→ WORK TO COMPLETE: Transcribe exactly the lines below that begin at the line with "Video frames at" and stop after the line with "Word for word: Absolutely, we've", leaving out every picture.

→ SUPPLIED INFORMATION:
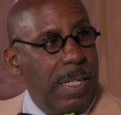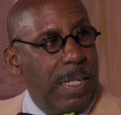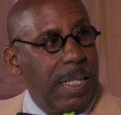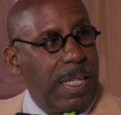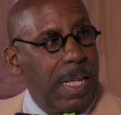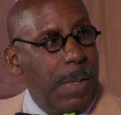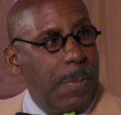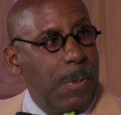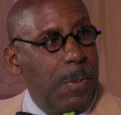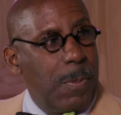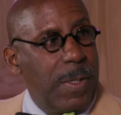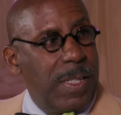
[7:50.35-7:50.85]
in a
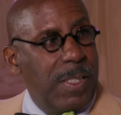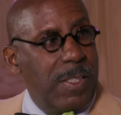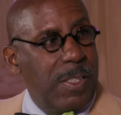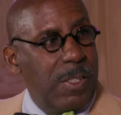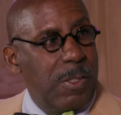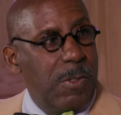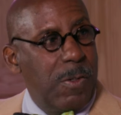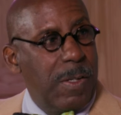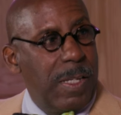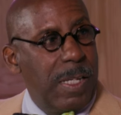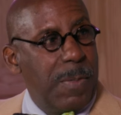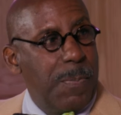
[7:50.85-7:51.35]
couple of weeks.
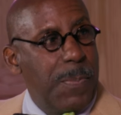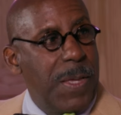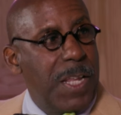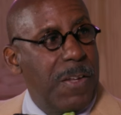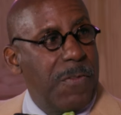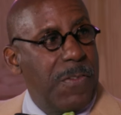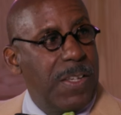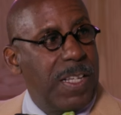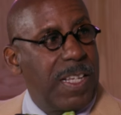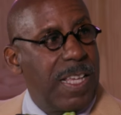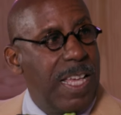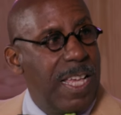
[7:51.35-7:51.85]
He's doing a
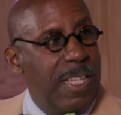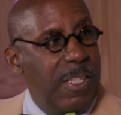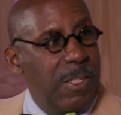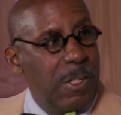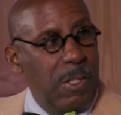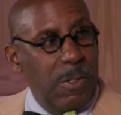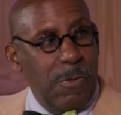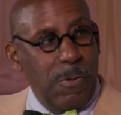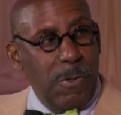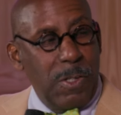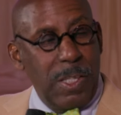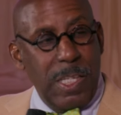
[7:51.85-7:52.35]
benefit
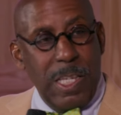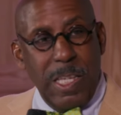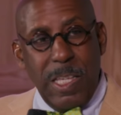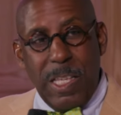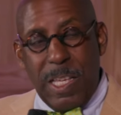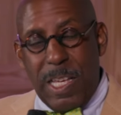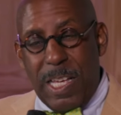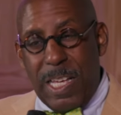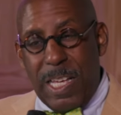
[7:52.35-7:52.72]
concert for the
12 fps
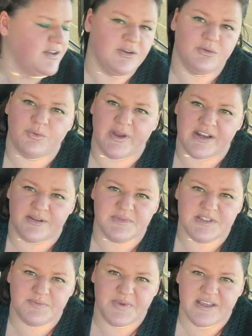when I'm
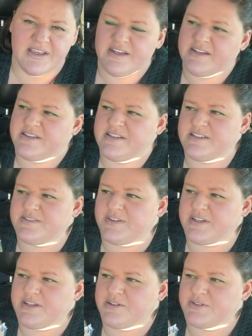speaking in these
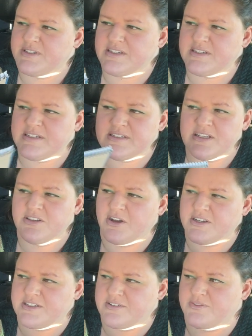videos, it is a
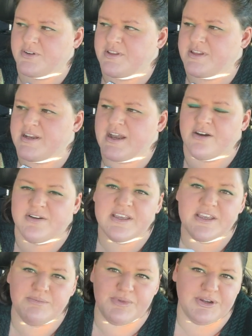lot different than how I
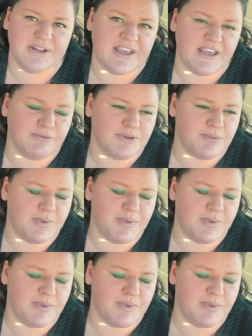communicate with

---

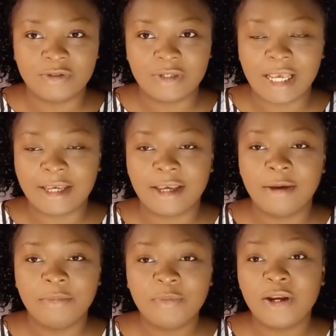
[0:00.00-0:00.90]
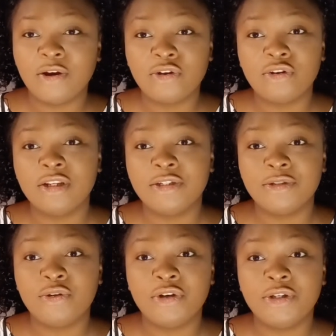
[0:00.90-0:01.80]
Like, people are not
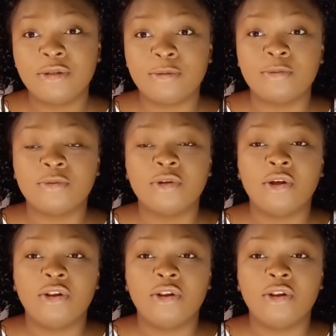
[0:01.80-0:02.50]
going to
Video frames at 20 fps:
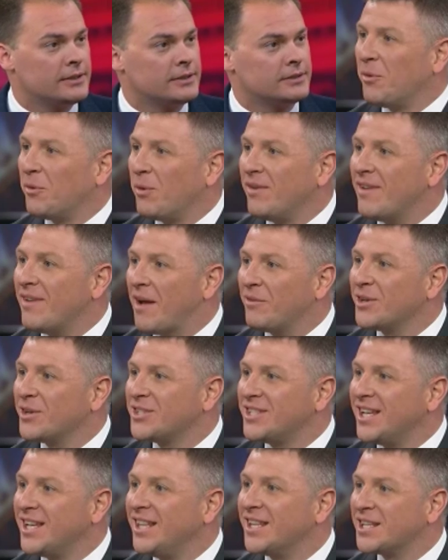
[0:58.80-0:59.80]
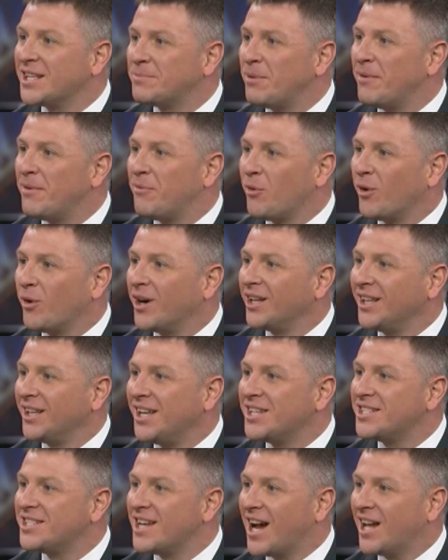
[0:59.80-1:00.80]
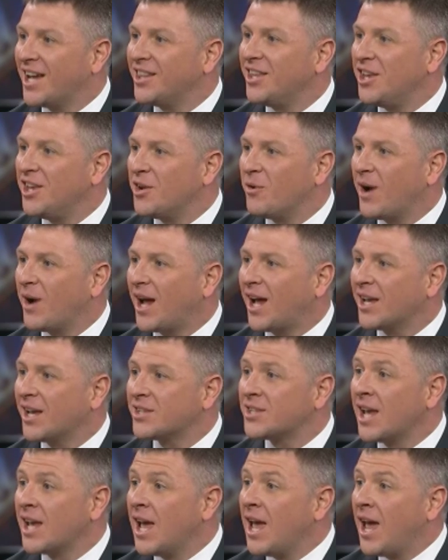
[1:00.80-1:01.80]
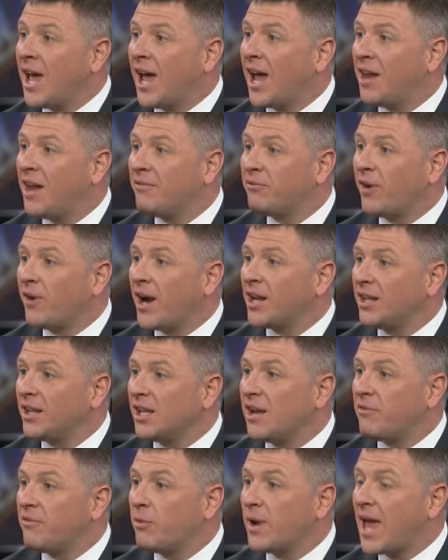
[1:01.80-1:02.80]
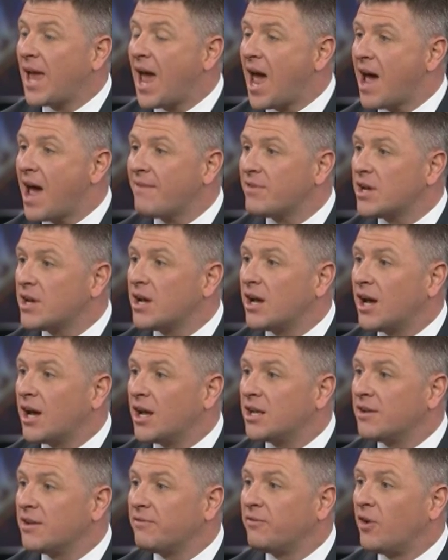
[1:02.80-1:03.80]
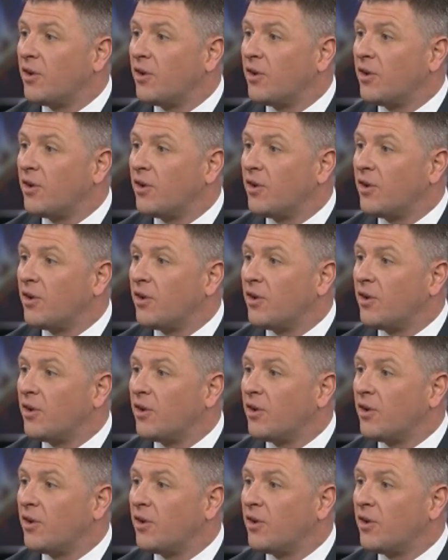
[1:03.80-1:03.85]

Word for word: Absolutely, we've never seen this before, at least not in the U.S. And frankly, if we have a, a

==

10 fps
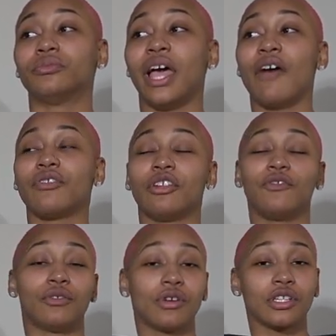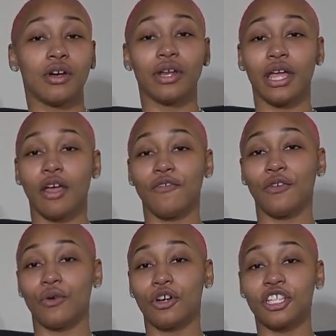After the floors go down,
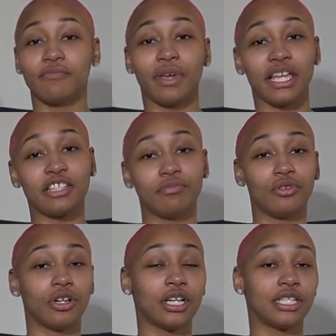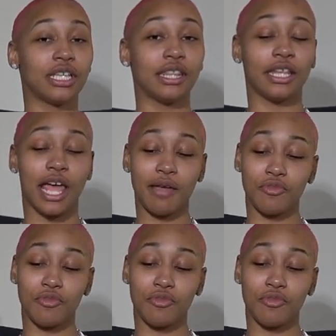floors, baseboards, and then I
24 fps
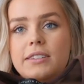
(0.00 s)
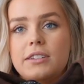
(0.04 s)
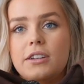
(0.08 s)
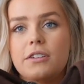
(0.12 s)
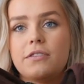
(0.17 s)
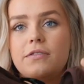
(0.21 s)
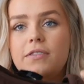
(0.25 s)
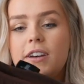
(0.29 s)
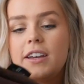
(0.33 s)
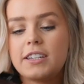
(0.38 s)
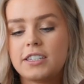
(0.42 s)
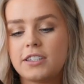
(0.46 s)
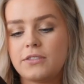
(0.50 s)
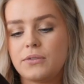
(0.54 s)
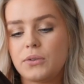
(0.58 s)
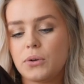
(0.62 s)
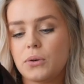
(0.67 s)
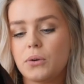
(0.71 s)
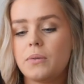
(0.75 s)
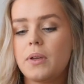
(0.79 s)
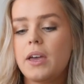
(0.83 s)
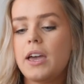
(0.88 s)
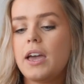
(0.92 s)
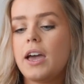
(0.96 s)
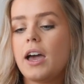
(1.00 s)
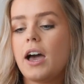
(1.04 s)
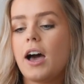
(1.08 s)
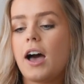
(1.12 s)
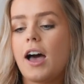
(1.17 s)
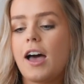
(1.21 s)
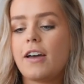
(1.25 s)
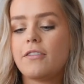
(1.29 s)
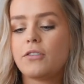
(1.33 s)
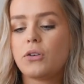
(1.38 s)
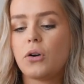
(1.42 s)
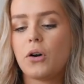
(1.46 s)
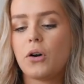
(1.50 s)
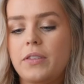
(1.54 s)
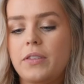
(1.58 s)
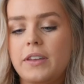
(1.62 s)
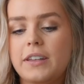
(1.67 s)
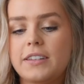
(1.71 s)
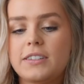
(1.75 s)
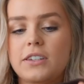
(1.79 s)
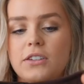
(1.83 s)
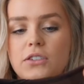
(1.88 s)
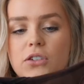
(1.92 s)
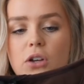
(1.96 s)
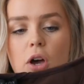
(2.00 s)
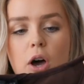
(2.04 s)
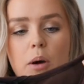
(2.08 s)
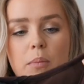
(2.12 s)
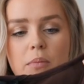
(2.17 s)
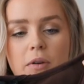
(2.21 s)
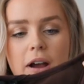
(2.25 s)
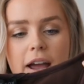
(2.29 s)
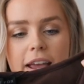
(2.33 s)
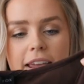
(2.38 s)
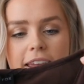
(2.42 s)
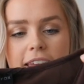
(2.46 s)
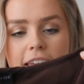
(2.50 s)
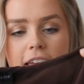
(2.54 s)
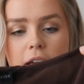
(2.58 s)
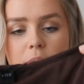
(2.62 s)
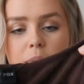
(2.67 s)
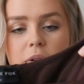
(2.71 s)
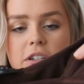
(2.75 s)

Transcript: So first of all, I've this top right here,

→ WRITTEN RESPONSE:
Video frames at 20 fps:
[0:58.80-0:59.80]
[0:59.80-1:00.80]
[1:00.80-1:01.80]
[1:01.80-1:02.80]
[1:02.80-1:03.80]
[1:03.80-1:03.85]

Word for word: Absolutely, we've never seen this before, at least not in the U.S. And frankly, if we have a, a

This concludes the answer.